I did a bunch of cleaning today. More than I’d do on my own, which is what makes it notable. Some friends of mine are moving, and they need the place clean in a hurry, and I need math tutoring, and with one thing and another, I cleaned a shitload of their dishes and some of the kitchen.
“But Rath, that doesn’t seem like, ‘a bunch’?”
I spent five hours at that sink / counter area. I took a few short breaks to grab a drink and rest my legs, but mostly I was on my feet and doing stuff that whole time. Considering all the relevant factors, I was making about seven times what I did when I did this as my primary job, so that was satisfying, but damn am I sick of dishes now.
Mind you, that won’t stop me from going back tomorrow and doing more dishes and more cleaning.
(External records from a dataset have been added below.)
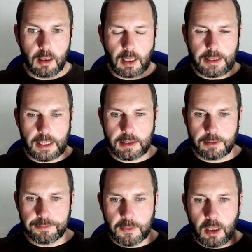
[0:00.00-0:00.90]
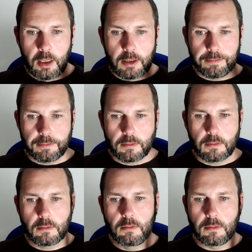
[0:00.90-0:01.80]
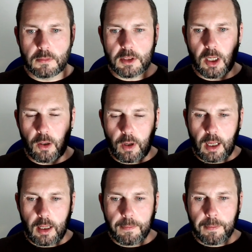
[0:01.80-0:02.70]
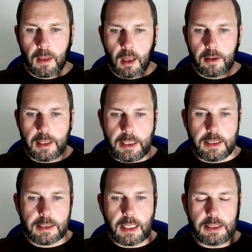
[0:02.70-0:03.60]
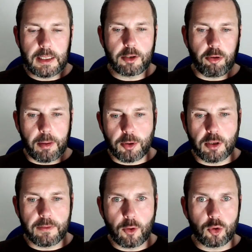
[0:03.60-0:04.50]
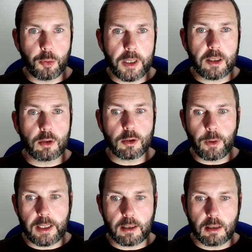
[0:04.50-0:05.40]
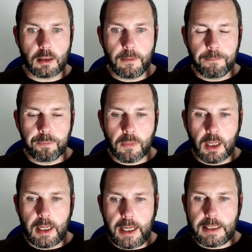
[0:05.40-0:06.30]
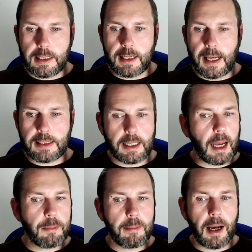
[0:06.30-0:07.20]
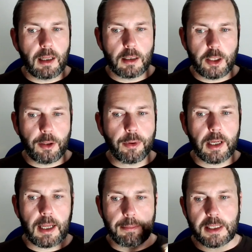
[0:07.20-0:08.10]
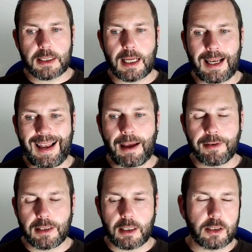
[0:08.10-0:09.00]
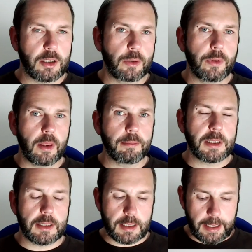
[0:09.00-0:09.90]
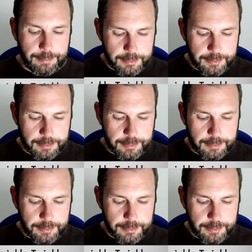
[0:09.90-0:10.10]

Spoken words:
yes. So the scent description for Twinkle Twinkle is: let chamomile, eucalyptus and lavender soothe them to sleep.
I really need that tutoring!
Aside from that, there’s also a certain satisfaction in doing hard work. A clean dish is a clean dish. You know you’ve done something, when you’ve cleaned a dish, and that’s satisfying. There’s also a certain je ne sais quoi in having and exercising an unusual ability.
For whatever reason, dishes seem to be the bane of my weird tribe. I’m not sure why, but most rat houses I’ve been to have a dish backlog. Some people have sensory aversions, but I know that’s not everyone’s jam, and yet, somehow, dish stacks. Dish stacks everywhere.
It’s not just rationalists, either. It was a thing when I worked for Martina, and trust me, most of my fellows there were not rationalists. Yet somehow, the dishes stacked up. I spent a good deal of time cleaning dishes because I lived there, and I couldn’t just let it slide until I went home. With enough time in front of the sink, it’s honestly not that bad, and I get crawls from having dry skin after soap strips the oils from my hands.
It also wasn’t just dishes. People would go out of their way to dodge doing things that weren’t even that hard to do. I don’t know if it’s strange, or maybe unethical, to get the enjoyment I do from doing stuff that other people won’t, but there’s also a sense of, “Seriously?” confronting something someone could have done, but for whatever reason didn’t.
Maybe it’s a part of the dread disease, “Adulthood”, to find this stuff both easy to do (in the sense of having low EF costs, there’s still effort involved of course or it wouldn’t be “hard” work) and be somewhat vexed when other people don’t do the thing. I’m not sure. The idea of being an adult is still pretty novel to me – a few years ago I didn’t think I was ever going to grow up (while exhibiting the seeds of this).
However it came to be, I’m pretty happy I can do this stuff. I don’t want to spend my working life cleaning, but being capable of doing so seems pretty advantageous; it’s a decent subset of the Jack of All Trades Trait. It’s nice to be able to help friends and make gains from trade.